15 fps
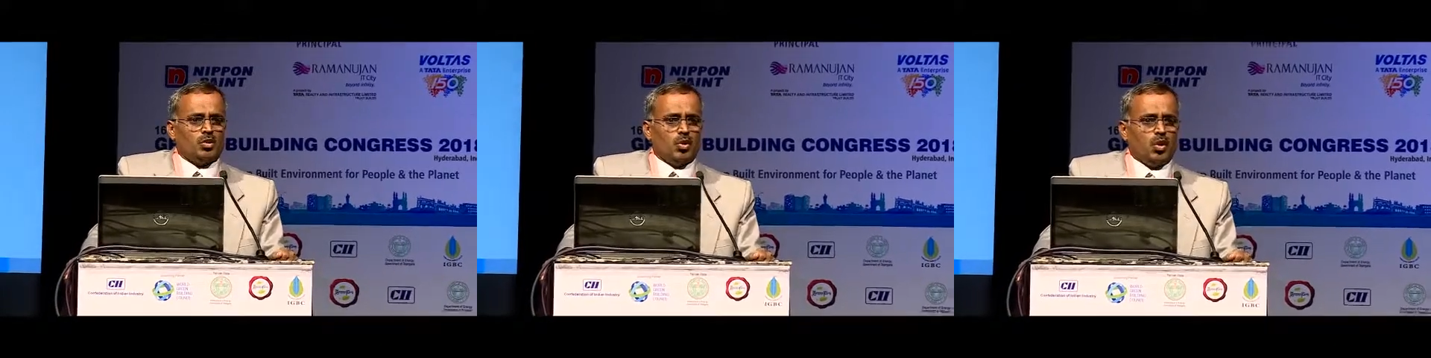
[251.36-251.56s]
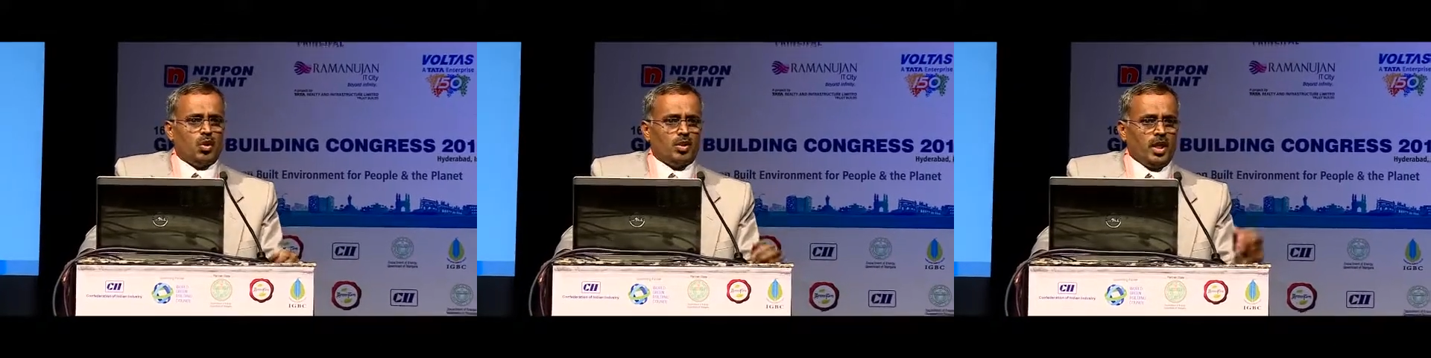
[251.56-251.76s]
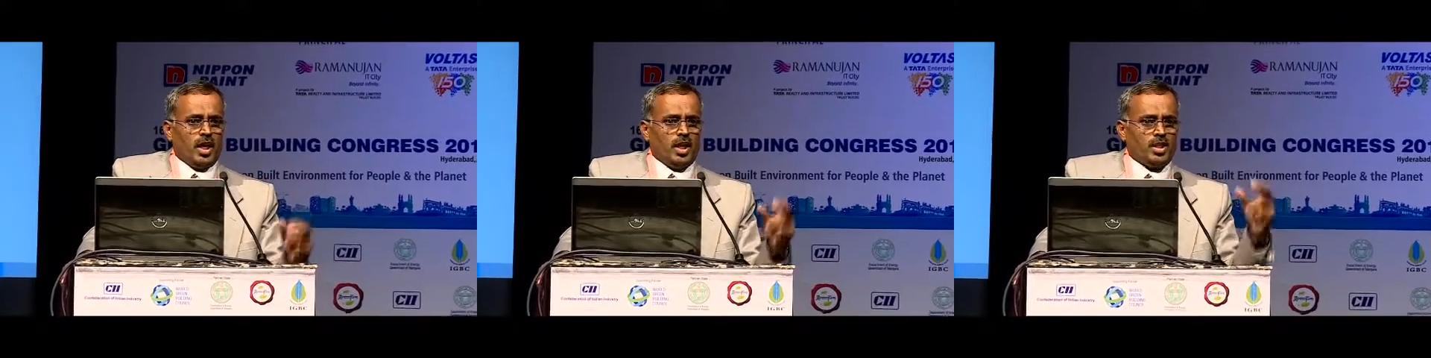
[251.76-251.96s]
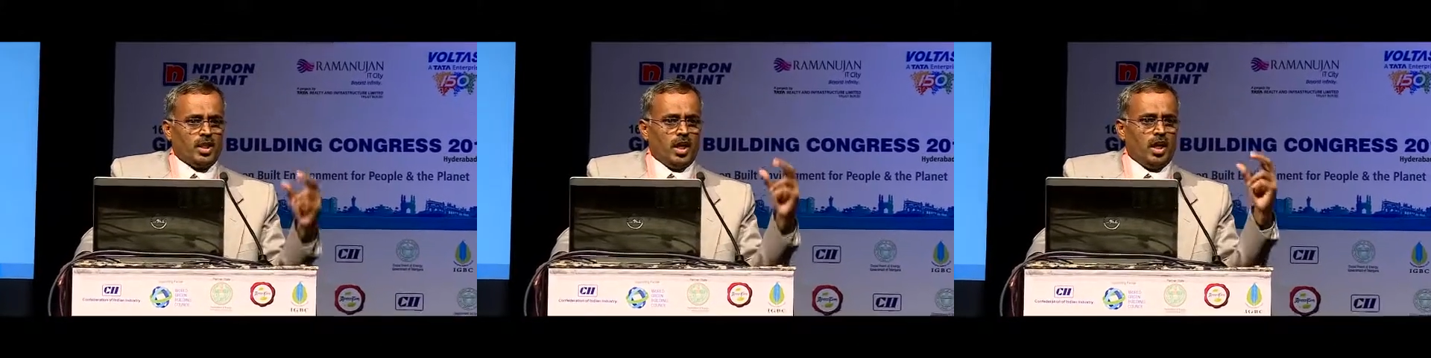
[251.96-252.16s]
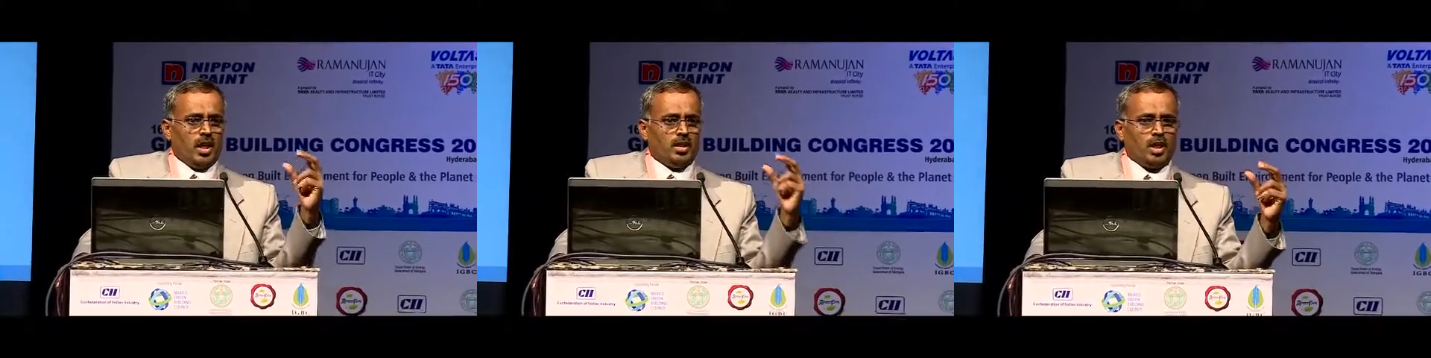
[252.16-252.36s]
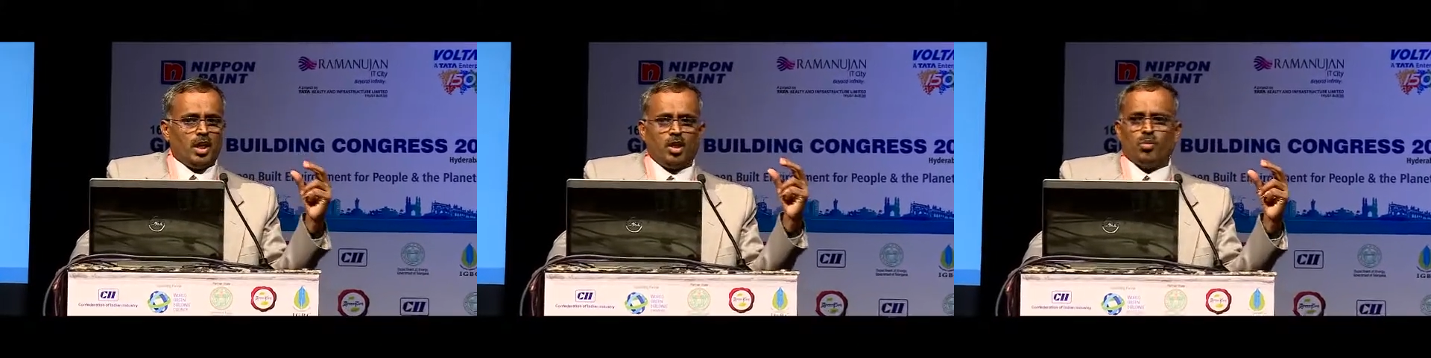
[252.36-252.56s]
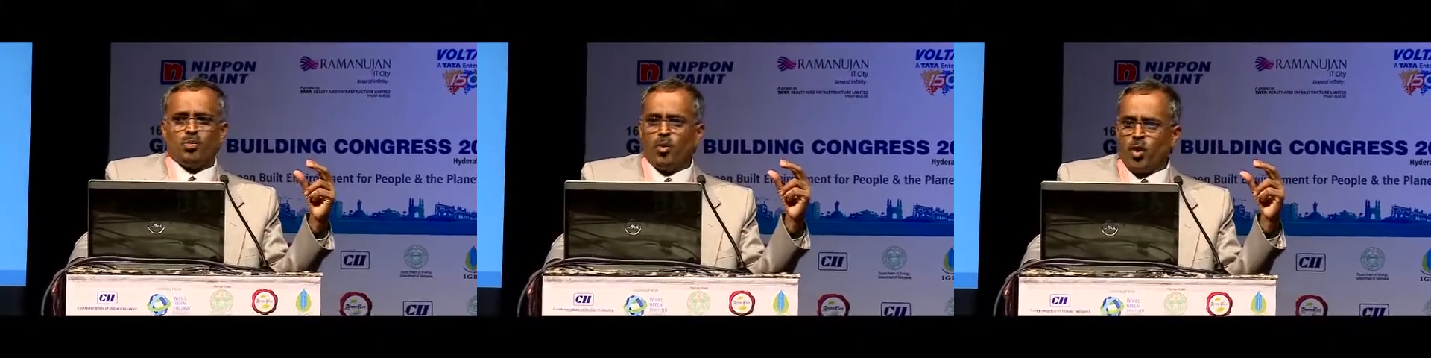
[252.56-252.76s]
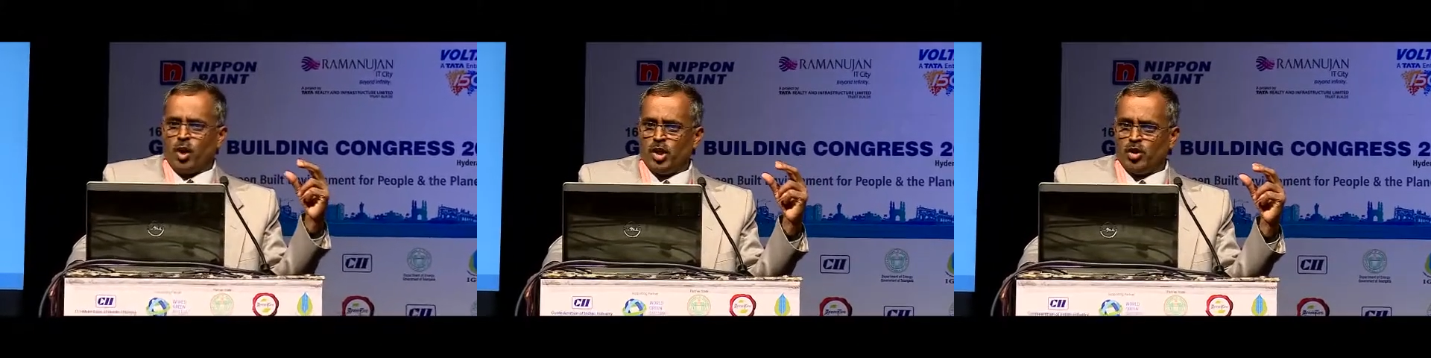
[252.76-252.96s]
So there is a 3
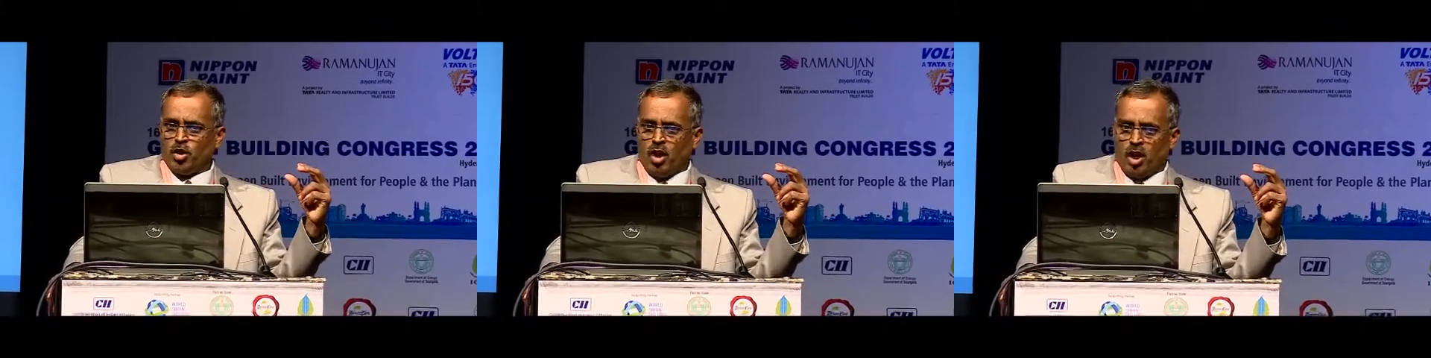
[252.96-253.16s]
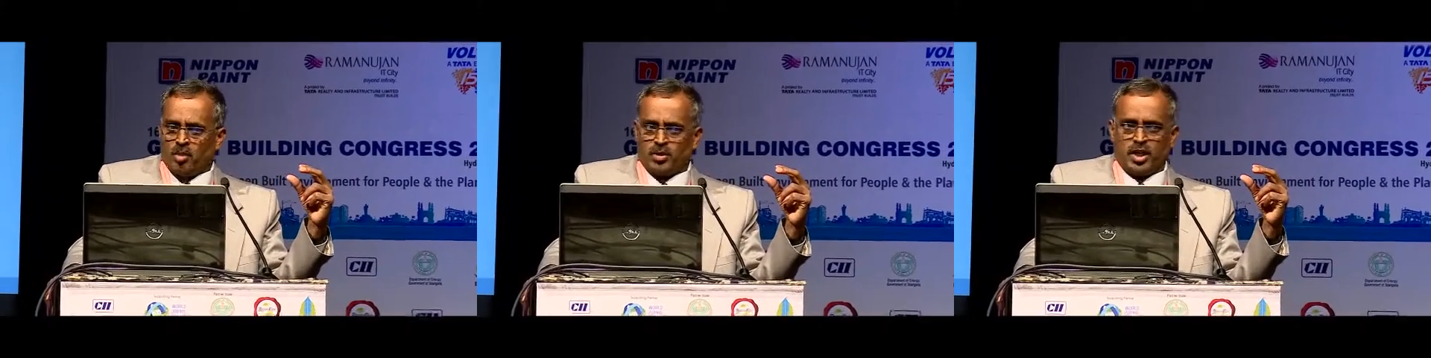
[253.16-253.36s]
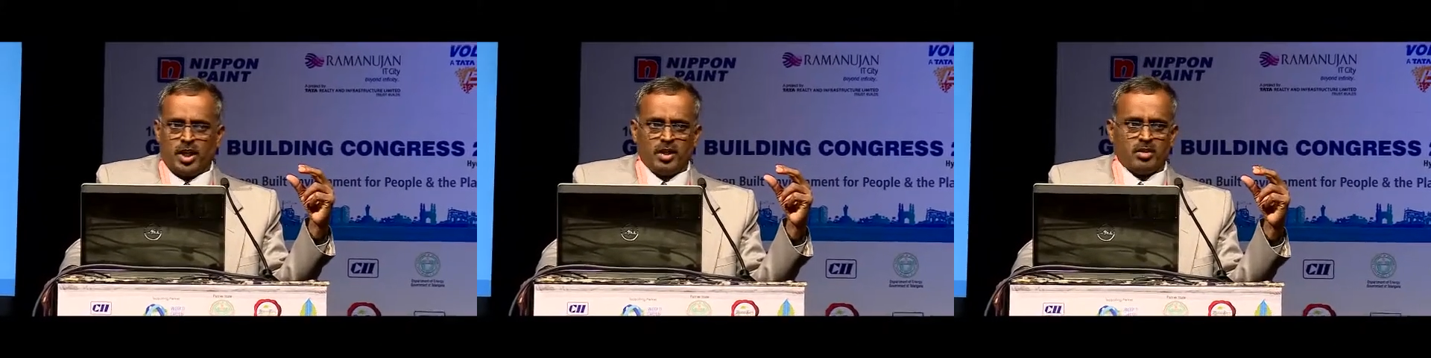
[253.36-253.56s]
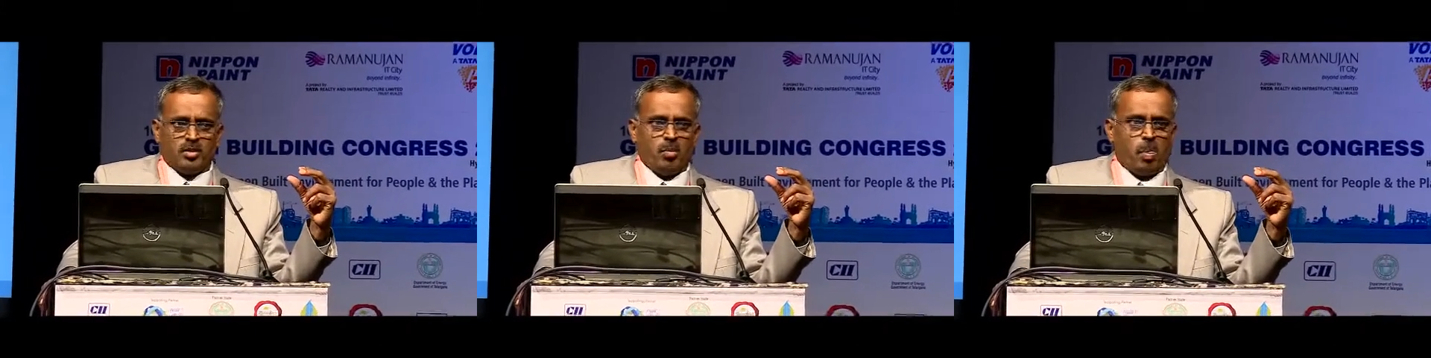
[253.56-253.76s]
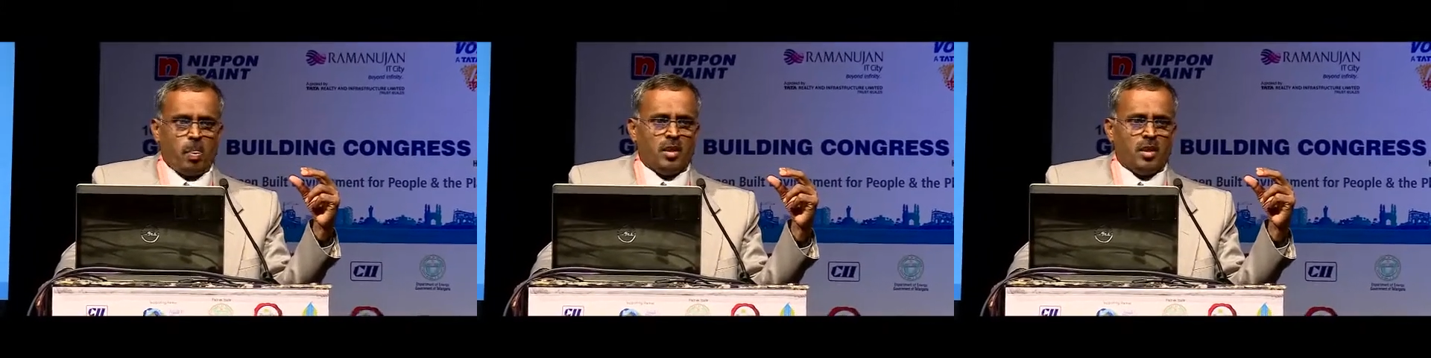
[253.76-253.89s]
to 4 inch offset.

▶ [Problem details] Could you transcribe all of the data exactly, keeping every picture out of the copy?

▶ [Expected answer]
15 fps
[251.36-251.56s]
[251.56-251.76s]
[251.76-251.96s]
[251.96-252.16s]
[252.16-252.36s]
[252.36-252.56s]
[252.56-252.76s]
[252.76-252.96s]
So there is a 3
[252.96-253.16s]
[253.16-253.36s]
[253.36-253.56s]
[253.56-253.76s]
[253.76-253.89s]
to 4 inch offset.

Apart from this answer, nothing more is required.